Dural is a given, followed by lots of uncertainty. Freshmen like John Diarse, Malachi Dupre, Trey Quinn, D.J. Chark and Tony Upchurch will be in the mix, but it's possible that the quarterbacks will look more often to players at other positions.

Using veterans at TE, RB in passing game

Since the receiving corps is loaded with inexperience, a good alternative might be the positions where the Tigers return some experience.

They're extremely deep at tight end, and one of the talking points of LSU's spring practice was about how the position should be more active this season.

Last season, the Tigers targeted the tight end 10 times on third down, but came away with only three completions for 35 yards and one first down. In other words, this will be a two-way street. The tight ends must hold onto the ball consistently if the quarterbacks are to look their way more often.

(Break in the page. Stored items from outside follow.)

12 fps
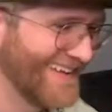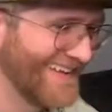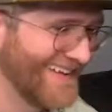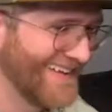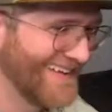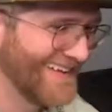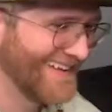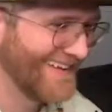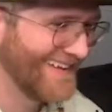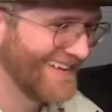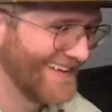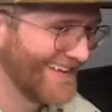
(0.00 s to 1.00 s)

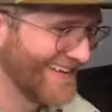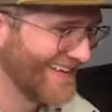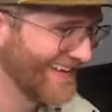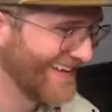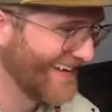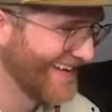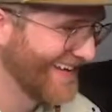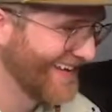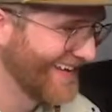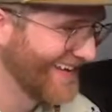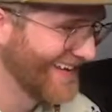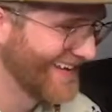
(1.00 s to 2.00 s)

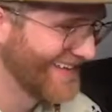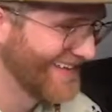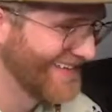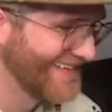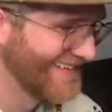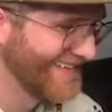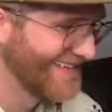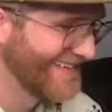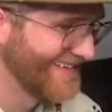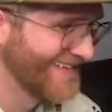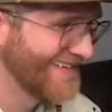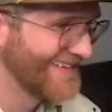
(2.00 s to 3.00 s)

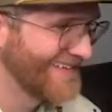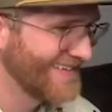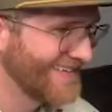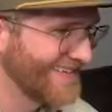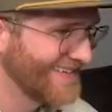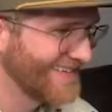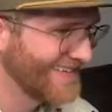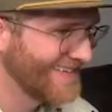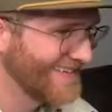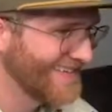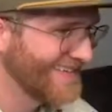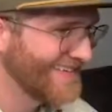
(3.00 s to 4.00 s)

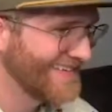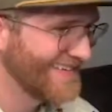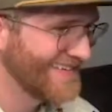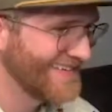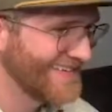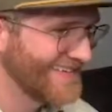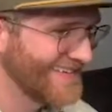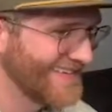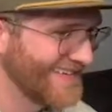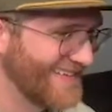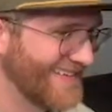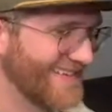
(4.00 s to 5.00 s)

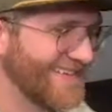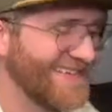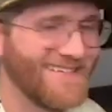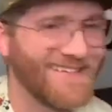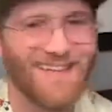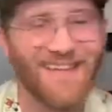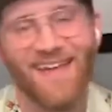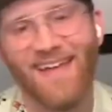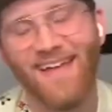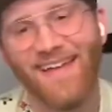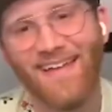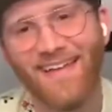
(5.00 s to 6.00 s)
(not speaking)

If LSU's spring game was any indication, the chances will be there. Jennings and Harris targeted tight ends on four of their 12 third-down passes, with DeSean Smith catching two of them for 36 yards and a touchdown.

Likewise, tailback Terrence Magee made it a point this spring that he'd like to catch more balls out of the backfield this fall. The former receiver could be dangerous as a third-down target judging by his three receptions for 46 yards in that role last season.

Fullback Connor Neighbors (one catch on two targets for 4 yards and a first down in 2013) could also become more of a factor in the passing games now that he's taking over for J.C. Copeland in the backfield.

Who handles the backfield workload?

Hill was arguably the nation's most explosive third-down back in 2013, leading the FBS with an average of 13.28 yards per carry on third down according to ESPN Stats & Information. Although dozens of players carried the ball more times on third down than Hill's 18 attempts, he ranked 10th nationally with 239 yards thanks in large part to his touchdown runs of 37, 49 and 69 yards.

2013 FBS Leaders
Third-down yards per carry
13.28 -- Jeremy Hill, LSU (18-239)
11.92 -- Kenneth Dixon, Louisiana Tech (13-155)
10.76 -- Duke Johnson, Miami (17-183)
10.50 -- Larry Dixon, Army (12-126)
10.20 -- Tevin Coleman, Indiana (10-102)

Seniors Magee (eight carries, 44 yards, three first downs, one touchdown in 2013) and Kenny Hilliard (eight carries, 36 yards, two first downs, two touchdowns) have handled short-yardage duty well in limited work, but the X-factors might be freshmen Leonard Fournette and Darrel Williams.

ESPN's No. 1 overall prospect for 2014, Fournette has LSU fans drooling over his combination of size, power and breakaway speed. He'll almost certainly play a leading role on third down -- and in every other type of running situation -- early in his college career. And Williams was no slouch himself as a prep star, rushing for 2,201 yards and 32 touchdowns as a senior at John Ehret High School in Marrero, Louisiana.

It's possible that LSU could use all four tailbacks in some capacity, similar to a 2011 backfield that utilized Hilliard, Spencer Ware, Michael Ford and Alfred Blue. Ware led the Tigers with 92 yards on 25 third-down rushing attempts that year, while Blue (16 carries for 85 yards) and Ford (13 carries for 77 yards) led the way with two touchdown runs apiece.

With inexperience at quarterback and receiver and a next-level talent like Fournette joining the backfield, conventional wisdom indicates that LSU will lean heavily on its veteran offensive line and the ground game, especially on third downs. The previously mentioned factors will certainly play an enormous role in LSU's attempt to remain effective on third down, but this might be a season where the rushing attack is the most important element in keeping the chains moving.